En référence au « sermon sur la
montagne » qui figure dans l’Évangile de saint Matthieu (Mt 5, 1 - 7, 29),
mais sous le titre plus modeste de « sermons au pied de la
montagne », le futur saint Nicolas Vélimirovitch a rassemblé deux série d’homélies
prononcées en 1912 et 1923.
On ne trouvera pas ici les sermons
routiniers, moralisateurs et ennuyeux que trop de prédicateurs livrent par
obligation, mais des réflexions inspirées, toujours originales, sur des
problèmes existentiels qui préoccupent l’homme moderne.
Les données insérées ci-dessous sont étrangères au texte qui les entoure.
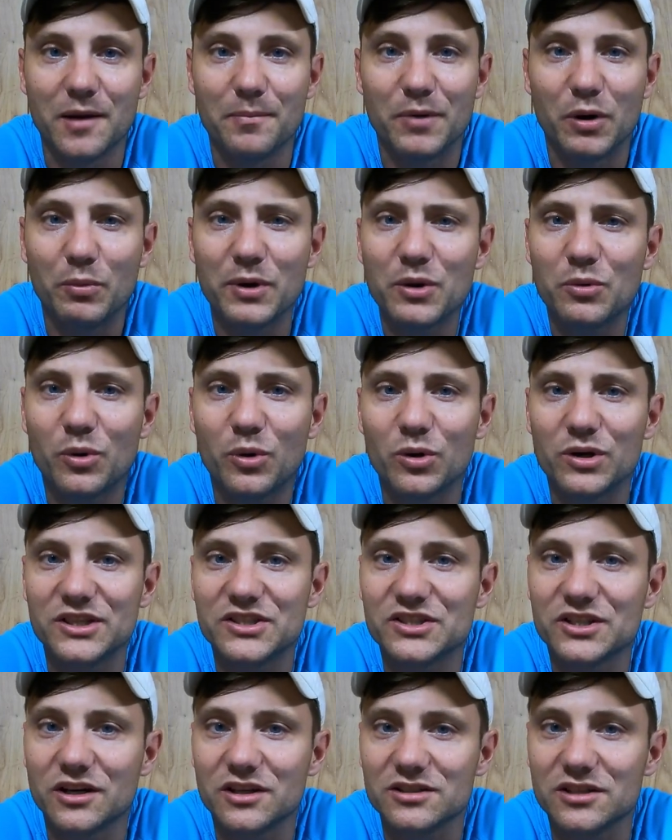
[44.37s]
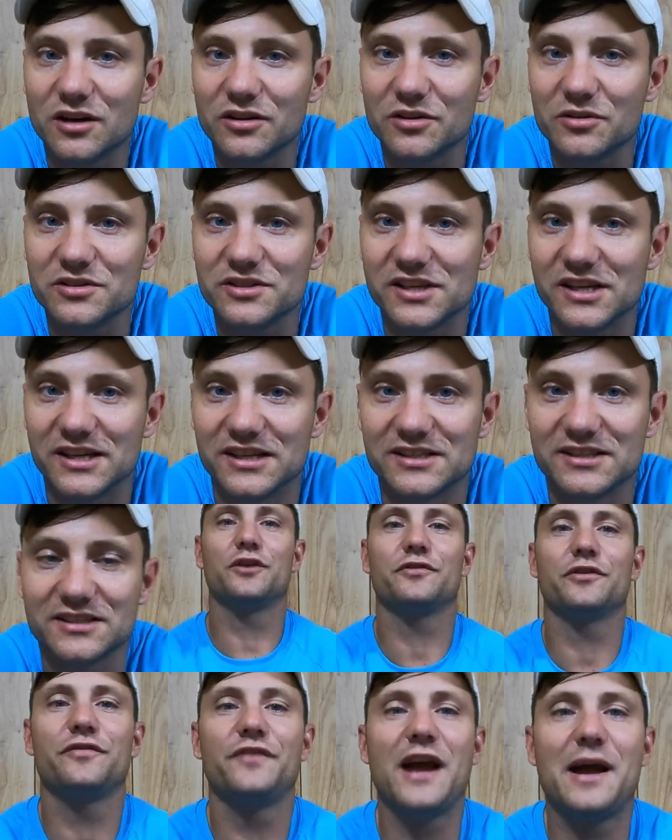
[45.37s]
But we will discuss all those things. So
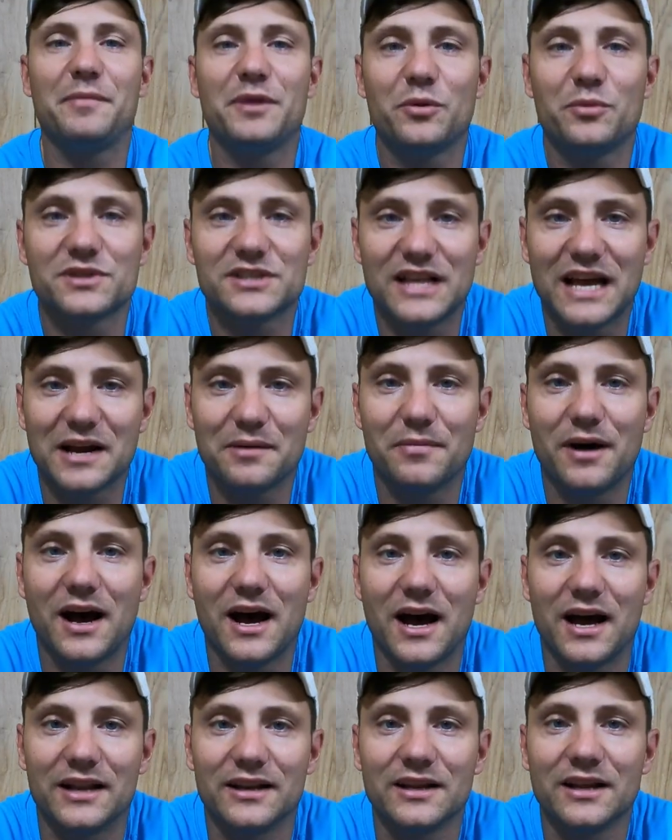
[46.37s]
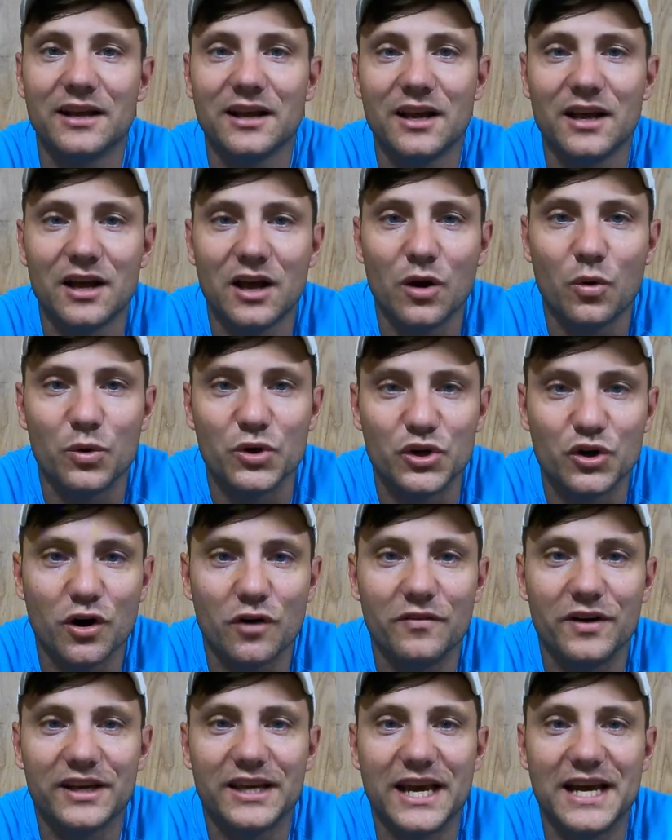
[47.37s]
if your family was like mine, when you go
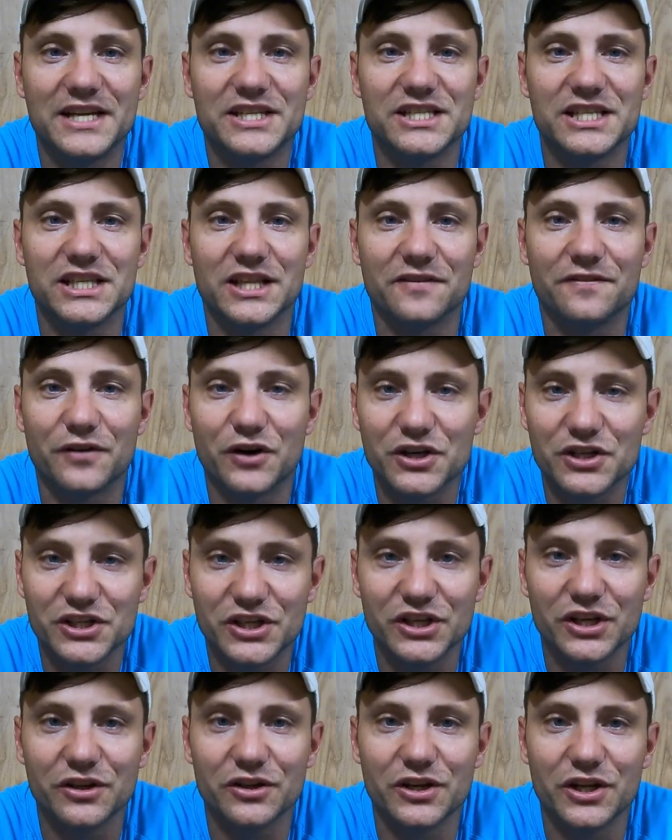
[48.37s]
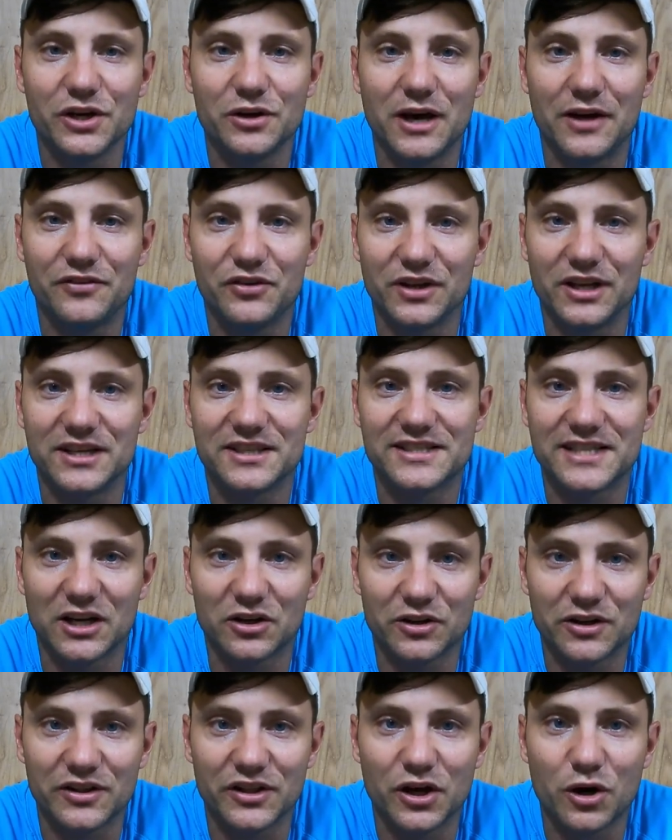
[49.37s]
on vacation, the first thing you do after you get
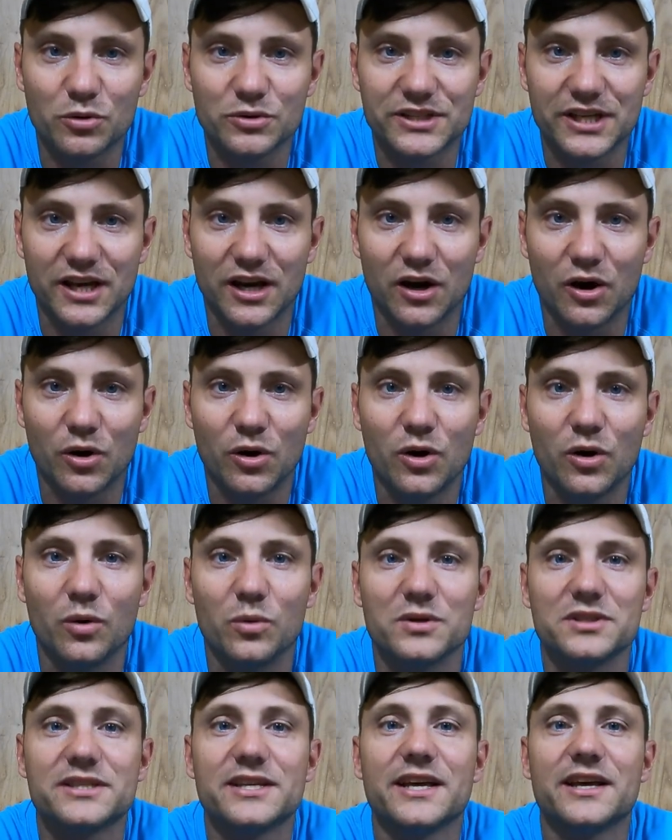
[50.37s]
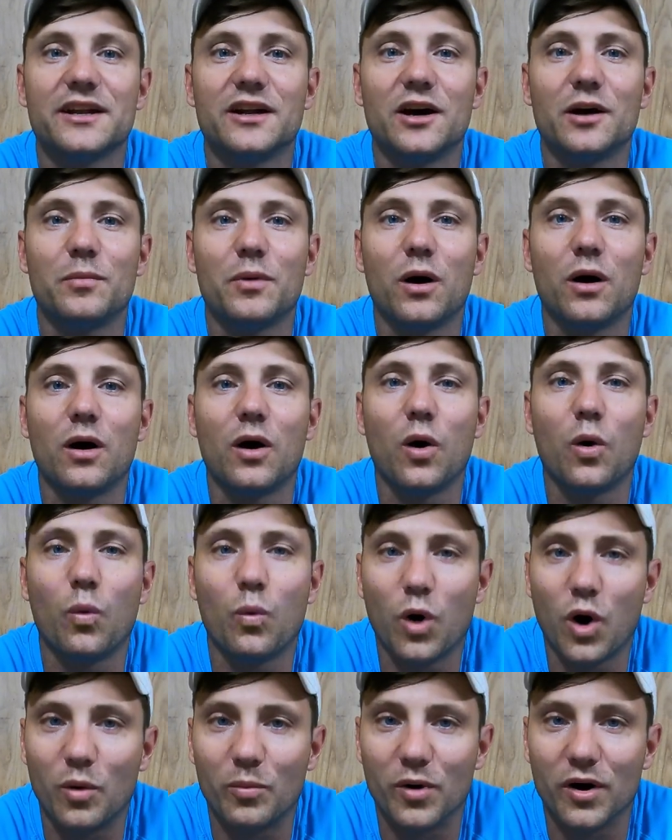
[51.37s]
settled in the hotel was hit up
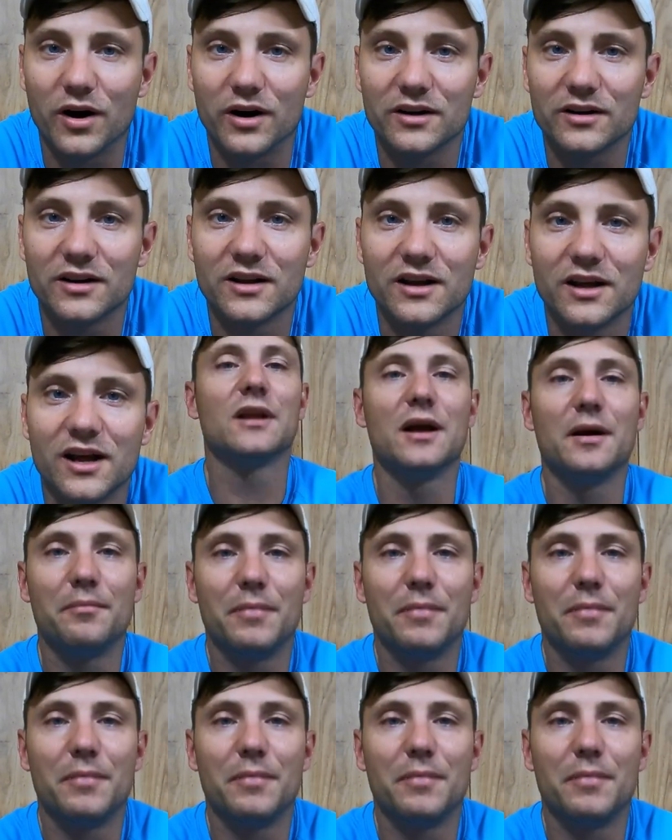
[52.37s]
Walmart.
Les deux séries, bien que prononcées
à dix ans de distance, ont un objectif commun, qui est de renforcer la foi de
fidèles – dans plusieurs homélies on voit que l’auditoire est surtout constitué
de jeunes gens – qui, en ce début du xxe
siècle, doivent affronter les craintes engendrées par une Histoire passablement
troublée, incertaine, menaçante, inquiétante, déprimante (la première série se
situe à la veille de la première Guerre mondiale, la seconde série dans les
années où l’on souffre partout de ses effets), et doivent aussi affronter les
doutes suscités par les progrès de l’athéisme qui s’alimente au développement
d’une science qui a l’illusion de pouvoir répondre à toutes les questions de
l’homme, et d’une technique qui a l’illusion de pouvoir combler tous ses
besoins.
Face aux accusations
d’obscurantisme, saint Nicolas met en valeur les lumières du
christianisme ; face aux théories de l’évolution qui font de l’homme un
descendant du singe et le réduisent à son animalité, il rappelle son origine
transcendante et sa nature royale ; face à l’égoïsme ambiant, il rappelle
la beauté du sacrifice des mieux dotés en faveur des plus faibles ; face
au sentiment des chrétiens d’être en minorité dans un monde qui leur est de
plus en plus hostile, il rappelle que ce fut toujours la situation du Christ et
de Ses disciples. Fin (psych)analyste des désirs inavoués de l’homme, il invite
à débusquer dans le subconscient les pensées mauvaises ou mesquines et à les
contrôler pour les régénérer et initier ainsi une régénération spirituelle de
tout l’être. Il rappelle que l’héroïsme n’est pas une qualité des temps passés,
mais que les jeunes d’aujourd’hui, sous la conduite d’un idéal, y sont aussi
appelés et en sont aussi capables, quelle que soit la faiblesse qu’ils
ressentent, car l’héroïsme se manifeste dans les petites choses de la vie aussi
bien que dans les grandes. Il dénonce dans tous les domaines (économique,
politique, scientifique, mais aussi et surtout religieux) les « marchands
du temple ». Il comprend le pessimisme ambiant, mais donne des raisons
convaincantes d’être optimiste, et c’est d’ailleurs par un magnifique sermon
« sur la victoire finale du bien » que s’achèvent les deus séries de
sermons.
On verra qu’après près d’un siècle
et malgré la différence d’époque et de contexte historique, social et culturel,
les Sermons au pied de la montagne et
les Nouveaux sermons au pied de la
montagne n’ont quasiment rien perdu de leur actualité : les travers du
monde politique et économique analysés et critiqués avec pertinence par saint
Nicolas subsistent de nos jours, de même que la crainte de l’avenir qu’il
cherche à apaiser, et la fascination à l’égard de la science ou la séduction
par la technique contre lesquels il met en garde. Les fausses « assurances
sur la vie » dont il souligne les faiblesses sont même devenues aujourd’hui
une institution prospère, masquant à l’homme contemporain que la véritable
« assurance-vie » est celle qui lui permet d’être sauvé en Christ et
d’accéder, après sa mort inévitable, à la vie éternelle du Royaume des Cieux.
Considérés comme des œuvres spirituelles
majeures du « Chrysostome serbe », les Sermons et les Nouveaux
sermons au pied de la montagne restent captivants par l’intelligence de leur
contenu et la beauté de leur style, et sont stimulants par leur vision toujours
finalement optimiste de l’homme et du monde.